[DATA EXTRACTS Boundary: Start]
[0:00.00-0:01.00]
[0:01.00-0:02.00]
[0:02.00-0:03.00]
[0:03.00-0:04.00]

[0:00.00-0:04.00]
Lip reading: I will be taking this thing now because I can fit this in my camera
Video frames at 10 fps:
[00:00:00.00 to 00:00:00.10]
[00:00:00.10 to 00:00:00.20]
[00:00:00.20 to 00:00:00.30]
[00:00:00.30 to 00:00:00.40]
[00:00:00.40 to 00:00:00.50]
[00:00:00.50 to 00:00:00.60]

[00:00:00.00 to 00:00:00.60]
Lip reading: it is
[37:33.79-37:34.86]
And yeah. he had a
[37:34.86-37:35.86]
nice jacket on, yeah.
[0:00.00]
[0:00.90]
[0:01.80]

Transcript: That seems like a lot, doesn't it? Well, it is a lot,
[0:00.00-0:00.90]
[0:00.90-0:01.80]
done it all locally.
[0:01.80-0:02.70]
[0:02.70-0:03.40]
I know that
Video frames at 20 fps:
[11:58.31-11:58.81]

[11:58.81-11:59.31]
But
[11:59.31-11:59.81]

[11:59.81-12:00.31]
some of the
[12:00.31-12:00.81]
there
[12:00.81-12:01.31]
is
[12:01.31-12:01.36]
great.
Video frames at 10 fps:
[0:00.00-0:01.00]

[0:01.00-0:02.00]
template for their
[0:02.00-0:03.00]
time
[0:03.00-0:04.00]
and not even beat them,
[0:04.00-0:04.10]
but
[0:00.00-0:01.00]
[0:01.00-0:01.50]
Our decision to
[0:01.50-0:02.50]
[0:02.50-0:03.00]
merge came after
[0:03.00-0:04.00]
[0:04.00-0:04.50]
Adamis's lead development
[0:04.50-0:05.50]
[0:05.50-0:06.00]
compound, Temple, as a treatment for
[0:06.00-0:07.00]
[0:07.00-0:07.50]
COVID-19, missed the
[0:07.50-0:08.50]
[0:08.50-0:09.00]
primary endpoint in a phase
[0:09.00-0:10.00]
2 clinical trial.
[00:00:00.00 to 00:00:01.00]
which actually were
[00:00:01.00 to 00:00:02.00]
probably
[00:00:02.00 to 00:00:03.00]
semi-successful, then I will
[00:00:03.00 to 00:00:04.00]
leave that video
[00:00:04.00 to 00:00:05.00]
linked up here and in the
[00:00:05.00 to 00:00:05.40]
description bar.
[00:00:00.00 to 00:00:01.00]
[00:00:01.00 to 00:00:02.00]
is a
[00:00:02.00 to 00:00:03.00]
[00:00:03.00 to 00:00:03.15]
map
[DATA EXTRACTS Boundary: End]
WHAT IS NEEDED:
What do the records say? Quote them all exactly.

ANSWER AREA:
[0:00.00-0:01.00]
[0:01.00-0:02.00]
[0:02.00-0:03.00]
[0:03.00-0:04.00]

[0:00.00-0:04.00]
Lip reading: I will be taking this thing now because I can fit this in my camera
Video frames at 10 fps:
[00:00:00.00 to 00:00:00.10]
[00:00:00.10 to 00:00:00.20]
[00:00:00.20 to 00:00:00.30]
[00:00:00.30 to 00:00:00.40]
[00:00:00.40 to 00:00:00.50]
[00:00:00.50 to 00:00:00.60]

[00:00:00.00 to 00:00:00.60]
Lip reading: it is
[37:33.79-37:34.86]
And yeah. he had a
[37:34.86-37:35.86]
nice jacket on, yeah.
[0:00.00]
[0:00.90]
[0:01.80]

Transcript: That seems like a lot, doesn't it? Well, it is a lot,
[0:00.00-0:00.90]
[0:00.90-0:01.80]
done it all locally.
[0:01.80-0:02.70]
[0:02.70-0:03.40]
I know that
Video frames at 20 fps:
[11:58.31-11:58.81]

[11:58.81-11:59.31]
But
[11:59.31-11:59.81]

[11:59.81-12:00.31]
some of the
[12:00.31-12:00.81]
there
[12:00.81-12:01.31]
is
[12:01.31-12:01.36]
great.
Video frames at 10 fps:
[0:00.00-0:01.00]

[0:01.00-0:02.00]
template for their
[0:02.00-0:03.00]
time
[0:03.00-0:04.00]
and not even beat them,
[0:04.00-0:04.10]
but
[0:00.00-0:01.00]
[0:01.00-0:01.50]
Our decision to
[0:01.50-0:02.50]
[0:02.50-0:03.00]
merge came after
[0:03.00-0:04.00]
[0:04.00-0:04.50]
Adamis's lead development
[0:04.50-0:05.50]
[0:05.50-0:06.00]
compound, Temple, as a treatment for
[0:06.00-0:07.00]
[0:07.00-0:07.50]
COVID-19, missed the
[0:07.50-0:08.50]
[0:08.50-0:09.00]
primary endpoint in a phase
[0:09.00-0:10.00]
2 clinical trial.
[00:00:00.00 to 00:00:01.00]
which actually were
[00:00:01.00 to 00:00:02.00]
probably
[00:00:02.00 to 00:00:03.00]
semi-successful, then I will
[00:00:03.00 to 00:00:04.00]
leave that video
[00:00:04.00 to 00:00:05.00]
linked up here and in the
[00:00:05.00 to 00:00:05.40]
description bar.
[00:00:00.00 to 00:00:01.00]
[00:00:01.00 to 00:00:02.00]
is a
[00:00:02.00 to 00:00:03.00]
[00:00:03.00 to 00:00:03.15]
map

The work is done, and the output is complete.